WORK ORDER:
Would you print all of the records below exactly, without skipping any?

"""

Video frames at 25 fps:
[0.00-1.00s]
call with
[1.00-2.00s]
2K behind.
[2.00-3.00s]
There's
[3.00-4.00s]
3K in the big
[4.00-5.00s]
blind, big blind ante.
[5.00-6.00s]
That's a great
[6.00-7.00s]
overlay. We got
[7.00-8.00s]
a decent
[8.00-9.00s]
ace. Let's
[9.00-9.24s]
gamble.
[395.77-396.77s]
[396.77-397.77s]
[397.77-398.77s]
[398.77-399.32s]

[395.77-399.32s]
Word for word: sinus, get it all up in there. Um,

"""

ANSWER TO THIS PROBLEM:
Video frames at 25 fps:
[0.00-1.00s]
call with
[1.00-2.00s]
2K behind.
[2.00-3.00s]
There's
[3.00-4.00s]
3K in the big
[4.00-5.00s]
blind, big blind ante.
[5.00-6.00s]
That's a great
[6.00-7.00s]
overlay. We got
[7.00-8.00s]
a decent
[8.00-9.00s]
ace. Let's
[9.00-9.24s]
gamble.
[395.77-396.77s]
[396.77-397.77s]
[397.77-398.77s]
[398.77-399.32s]

[395.77-399.32s]
Word for word: sinus, get it all up in there. Um,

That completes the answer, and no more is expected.